In Shekhan, a psycho-social support centre was set up, run by a psychologist, supported by 3 local operators, where numerous recreational activities for children, play therapy sessions and trauma support were organised. We distributed over 1,000 school kits to facilitate school access to the displaced communities.

Providing psychosocial support, child protection, creating safe places where the trauma of violence can be identified - and possibly treated.

These are the issues at the heart of our 'Ahlain!' (Welcome) project, supported by UNICEF, for the protection of and assistance to displaced Iraqi children, who have fled the war and the fury of Daesh in Iraq.
The intervention focuses on the governorate of Dohuk, where thousands of Iraqi families, mostly belonging to the Ezid and Christian communities of the Nineveh Plain and Sinjar area, have found refuge since the summer of 2014, when Daesh advanced into Mosul and the surrounding territories.

The project, now in its second phase and active for the whole of 2016, takes place in the IDP camps where families have found shelter - particularly in those of Bjet Kandala and Sharya - but also in the urban area of Sheikhan, where since the beginning of the crisis we have worked to identify families in particular need, who had remained excluded from the formal circuit of reception and support services.

It was precisely in Sheikhan that we had intervened with some humanitarian aid and initial assistance programmes at the beginning of the emergency, in the summer of 2014, and we continue to operate there by providing psycho-social support, mental health, care and protection services for displaced children and support for their families, with awareness-raising meetings on issues of protection from violence towards children and women.

We also work in the governorate's mental health facilities, in collaboration with doctors and specialists, referring the most delicate cases that are identified, to treat the traumas of war that threaten to seize the future of so many children.

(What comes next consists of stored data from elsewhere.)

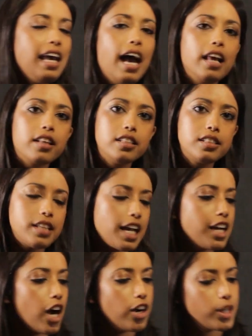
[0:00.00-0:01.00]
And let's say
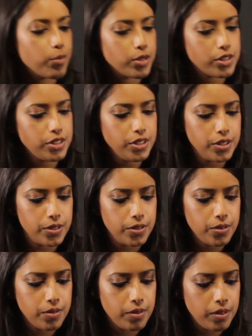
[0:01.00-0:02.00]
car number
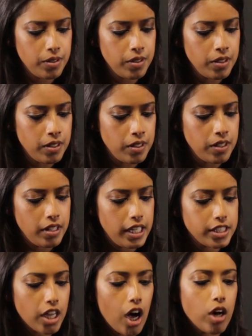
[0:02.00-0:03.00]
2
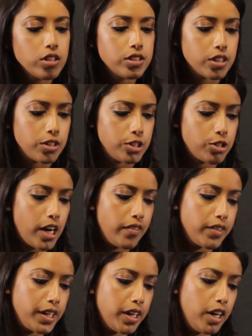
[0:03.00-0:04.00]
is also
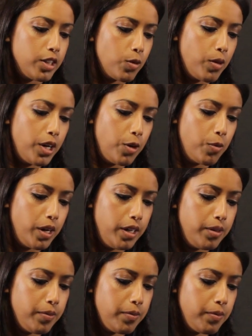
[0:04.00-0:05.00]
traveling on the
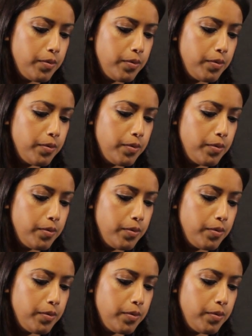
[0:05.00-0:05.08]
101.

By organising specific training for operatorsə, and supporting existing family mutual aid groups, we are attempting to plant those seeds that will enable the fruit of this work to be harvested in the future, including through the creation of databases that will be useful for monitoring the quality of the intervention, so that it can also be useful when this emergency is over.
"At the same time, 'Ahlein' envisages the creation of three stable clinics to provide psycho-social support, while a mobile unit provides counselling and therapy where it is most needed, visiting families in the areas where they have found accommodation.

As always, the aim of the project is to pay special attention to the groups that feel the effects of conflict the most, and who pay the highest price for this new state of emergency: children.

Like the other health and education programmes, 'Ahlain!' also fits into a broader framework of work in which we are involved in the protection of children in conflict areas, particularly in Syria and Iraq.